Rapat ini menjadi forum penting untuk membahas solusi terhadap permasalahan tenaga Non-ASN, dengan tujuan akhir agar setiap tenaga honorer mendapatkan status yang jelas dan mendapatkan hak-hak mereka sesuai dengan kemampuan keuangan daerah.

Rapat yang digelar dari pukul 13.00 sampai 17.30 wita menghasilkan kesimpulan sebagai berikut :
- DPRD akan turun langsung ke OPD-OPD dalam rangka melihat secara langsung tenaga non ASN yang masih aktif atau tidak walaupun terdaftar di BKN.
- DPRD meminta kepada seluruh OPD untuk mendata kembali tenaga non ASN yang masih aktif atau tidak walaupun mereka terdaftar di BKN untuk diserahkan ke DPRD .
- DPRD juga meminta kepada seluruh OPD untuk memberikan data tenaga non ASN terkait sumber dana untuk pembayaran honor.
- DPRD juga meminta terkait magang K2 untuk diprioritaskan untuk tes PPPK.

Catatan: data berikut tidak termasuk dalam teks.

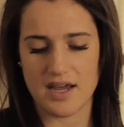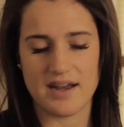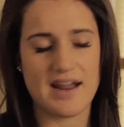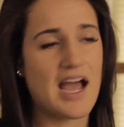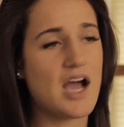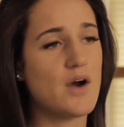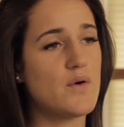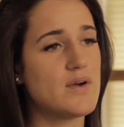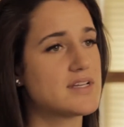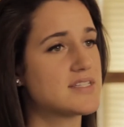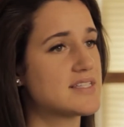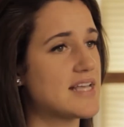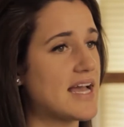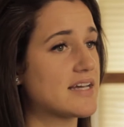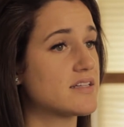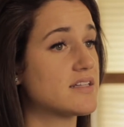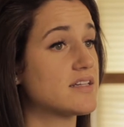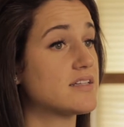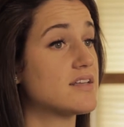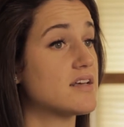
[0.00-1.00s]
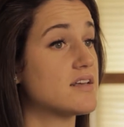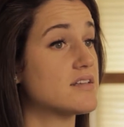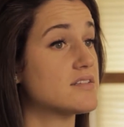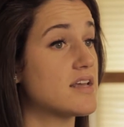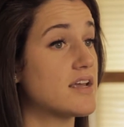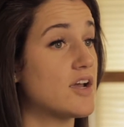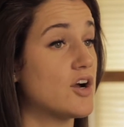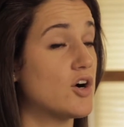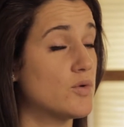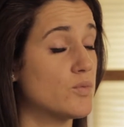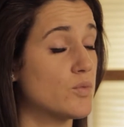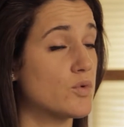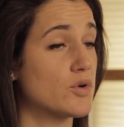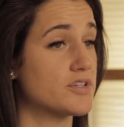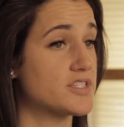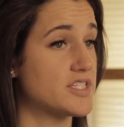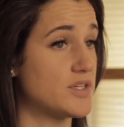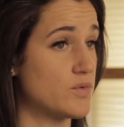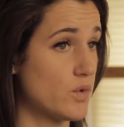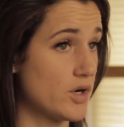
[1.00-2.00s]
And how exactly does a home
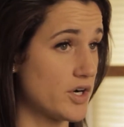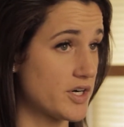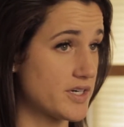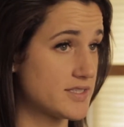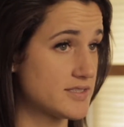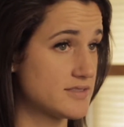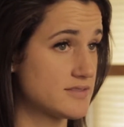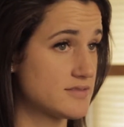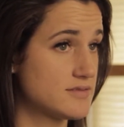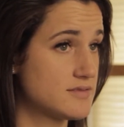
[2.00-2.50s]
warranty work?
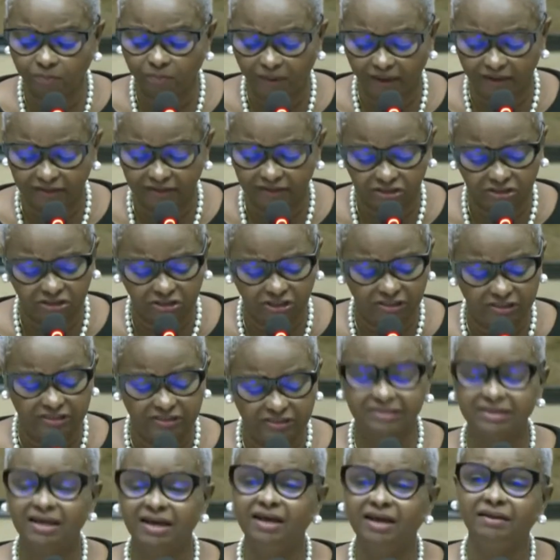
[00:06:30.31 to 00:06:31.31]

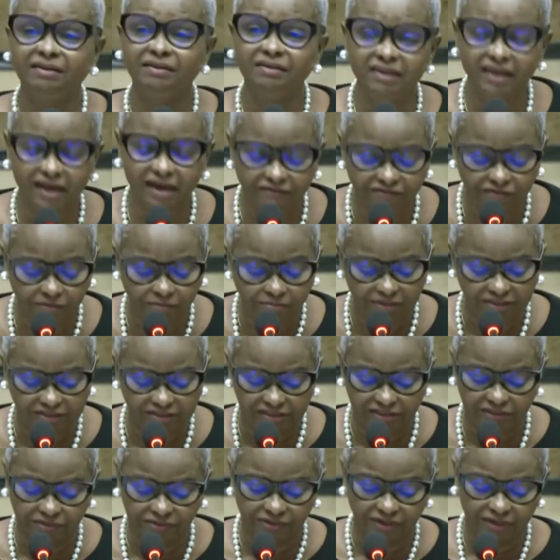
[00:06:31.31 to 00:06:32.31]
pensions never
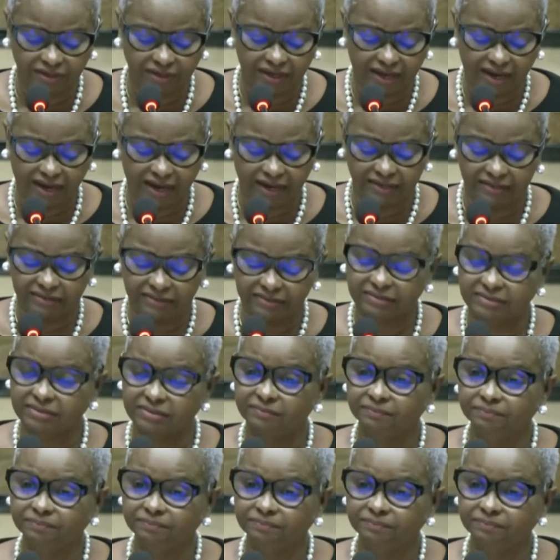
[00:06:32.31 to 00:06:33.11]
materialized.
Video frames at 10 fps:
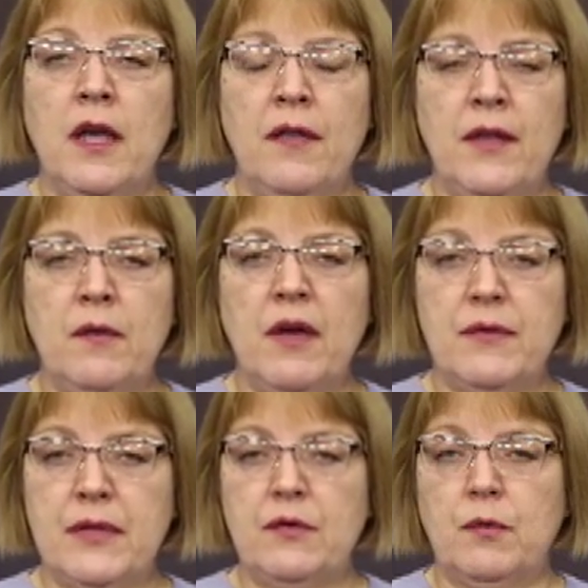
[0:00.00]
And then you have
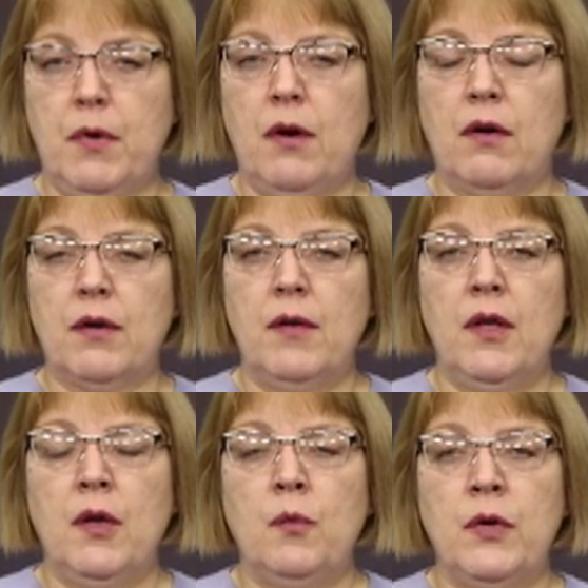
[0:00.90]
Central Park,
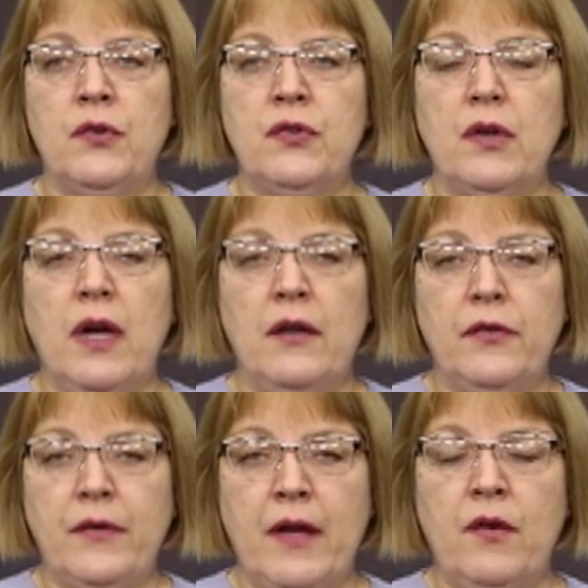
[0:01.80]
which on
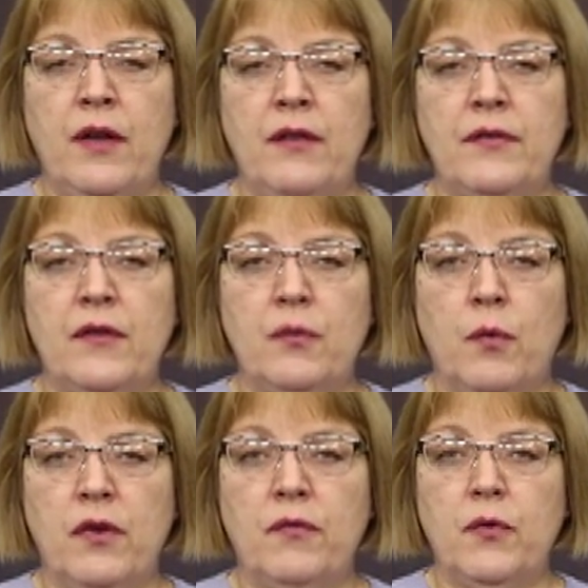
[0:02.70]
Saturdays has
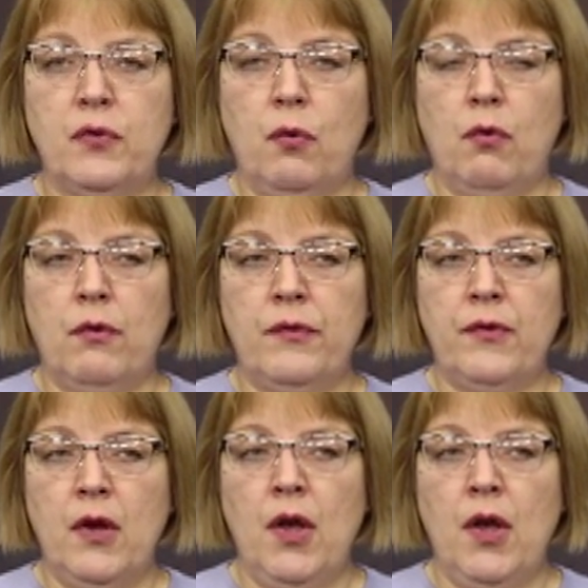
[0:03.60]
wonderful tours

- DPRD meminta pihak Pemda berkaitan dengan PPPK yang terdaftar di BKN tetap tidak pernah masuk kantor dan masih tetap menerima gaji honorer akan segera diberhentikan gajinya
- DPRD meminta solusi kepada pemerintah daerah terkait instansi OPD yang masih membutuhkan tenaga kesehatan atau guru yang masih kurang di bidangnya sedangkan masyarakat membutuhkan pelayanan yang maksimal.
- DPRD meminta kepada setiap OPD untuk menyerahkan data yang lulus atau tidak lulus PPPK dari tahun 2024 sampai 2025.